(Stored data)
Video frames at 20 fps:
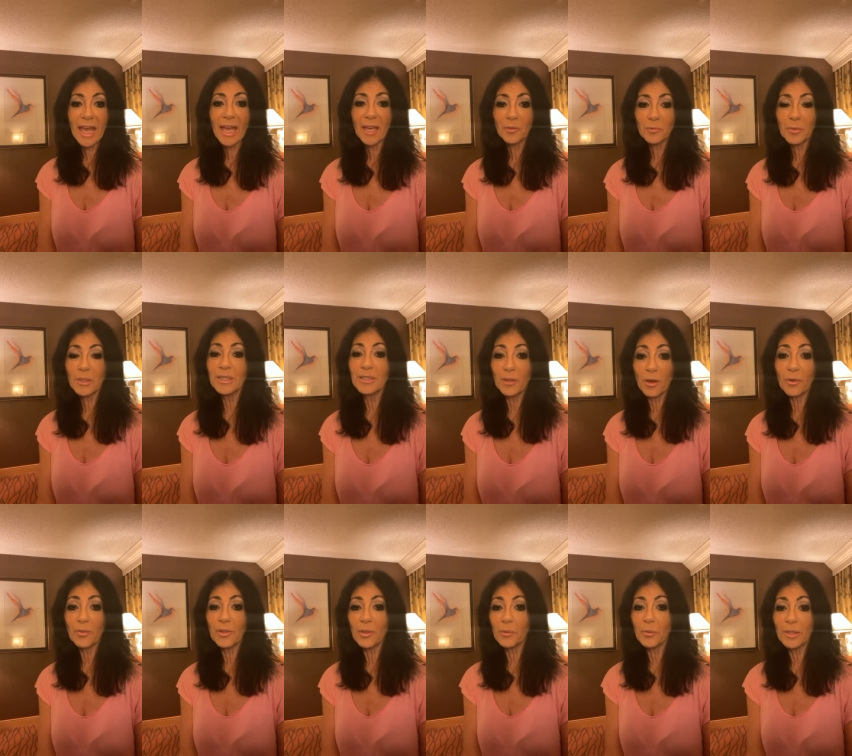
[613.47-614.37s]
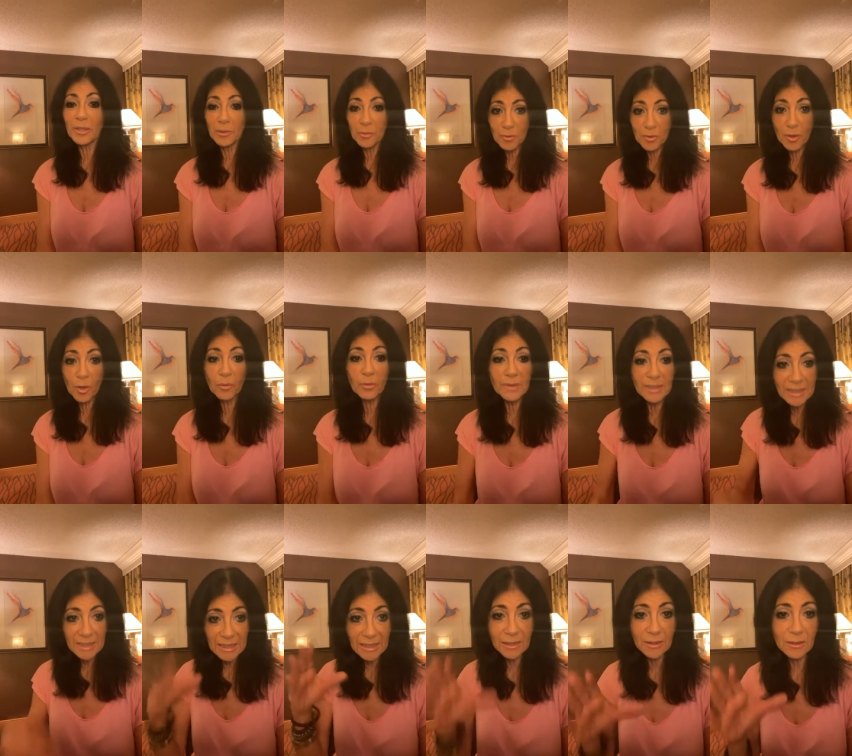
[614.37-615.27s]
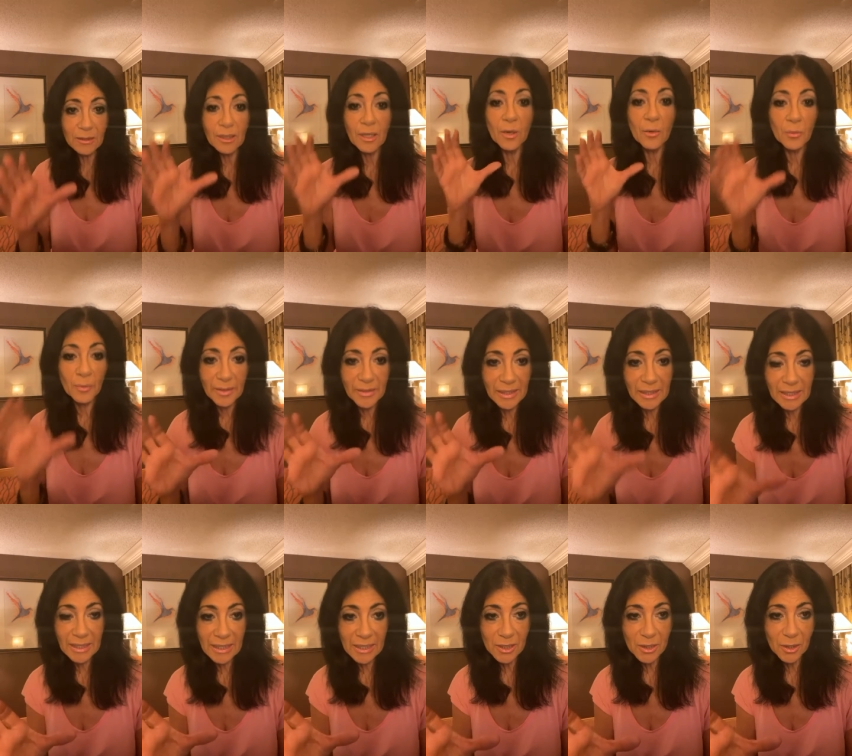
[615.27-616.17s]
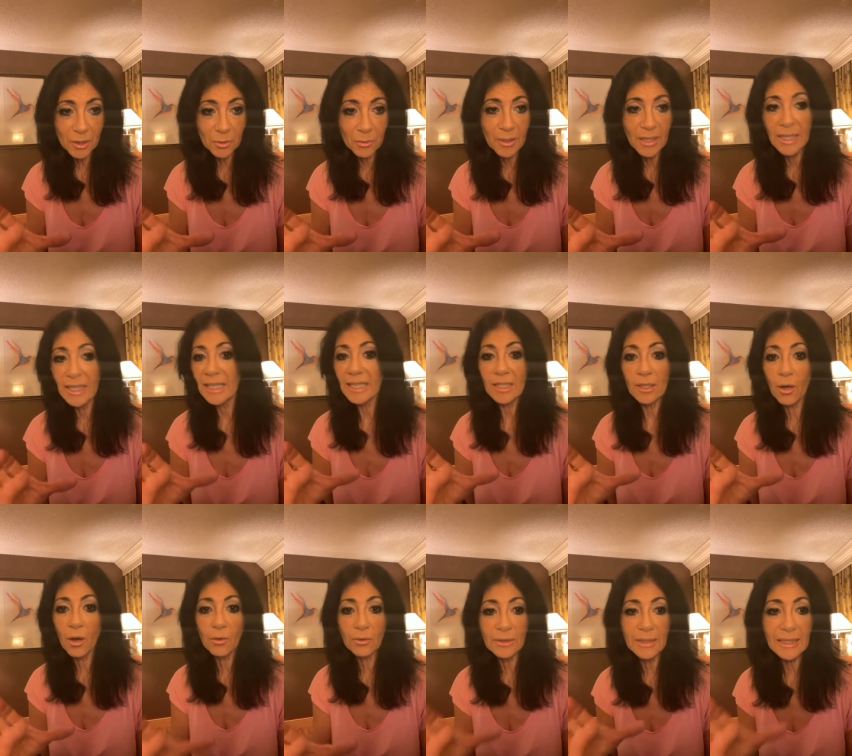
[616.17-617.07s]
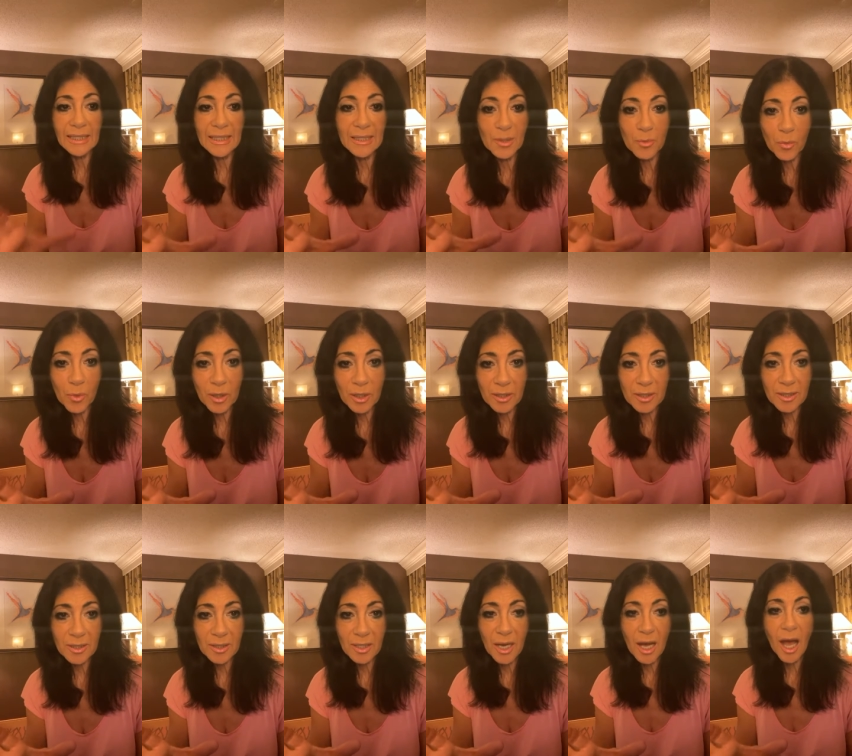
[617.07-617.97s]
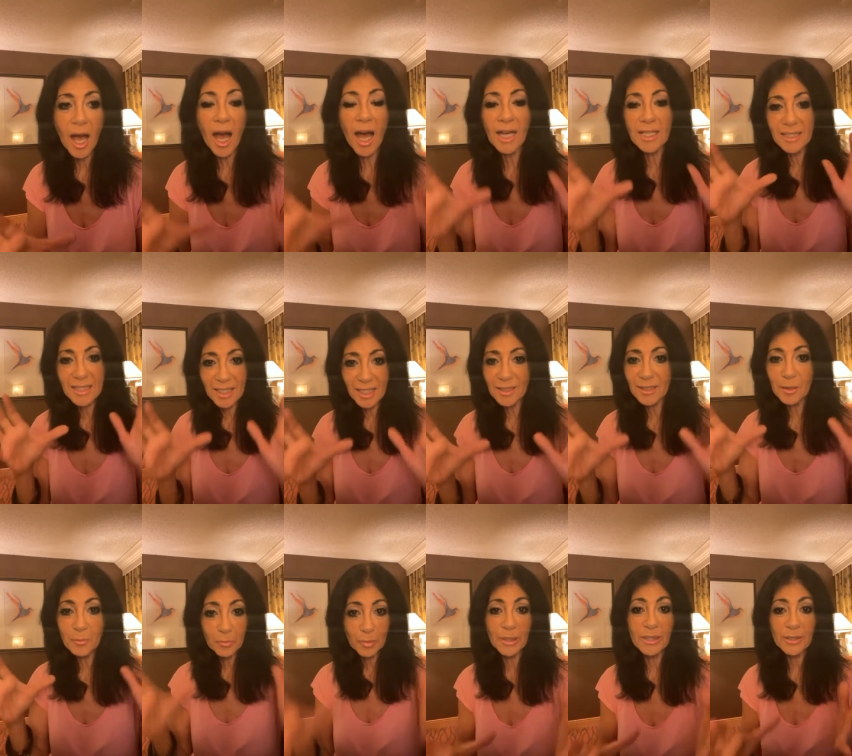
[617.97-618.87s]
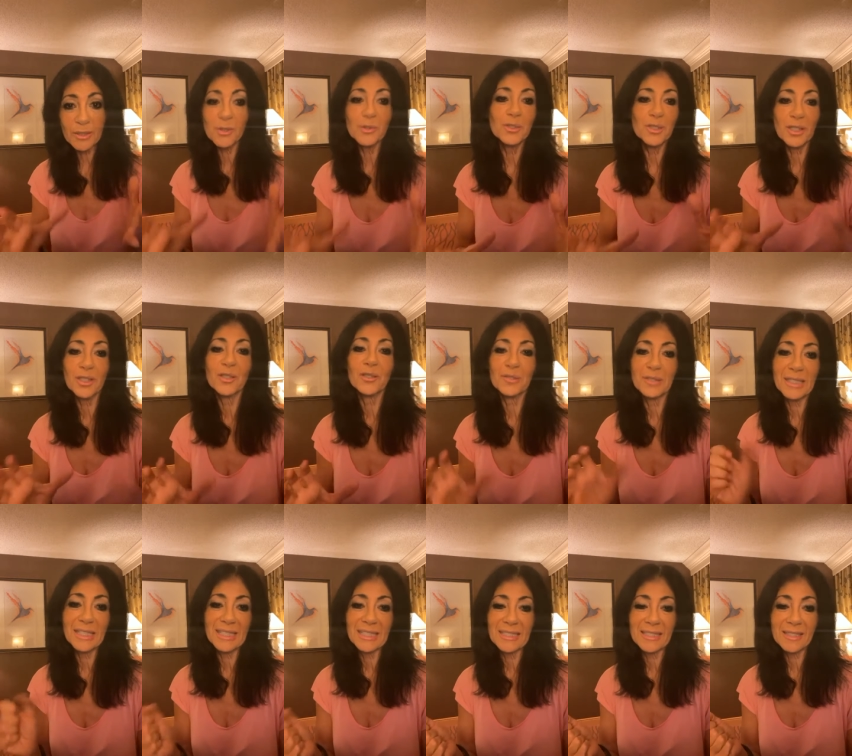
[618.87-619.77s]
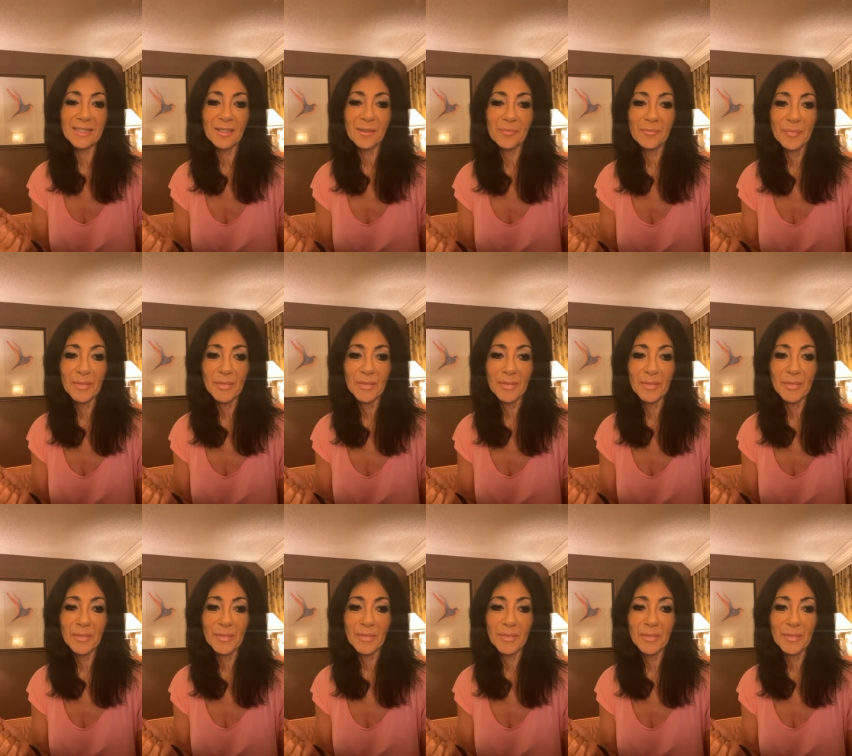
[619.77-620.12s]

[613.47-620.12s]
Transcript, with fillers: And we know that when you don't deal with an issue, it only gets worse until it brings you to your knees.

• WORK ORDER
What is needed is an exact repetition of every line from the line with "[616.17-617.07s]" to the end of the data above, both ends included, with no pictures.

• EXPECTED ANSWER
[616.17-617.07s]
[617.07-617.97s]
[617.97-618.87s]
[618.87-619.77s]
[619.77-620.12s]

[613.47-620.12s]
Transcript, with fillers: And we know that when you don't deal with an issue, it only gets worse until it brings you to your knees.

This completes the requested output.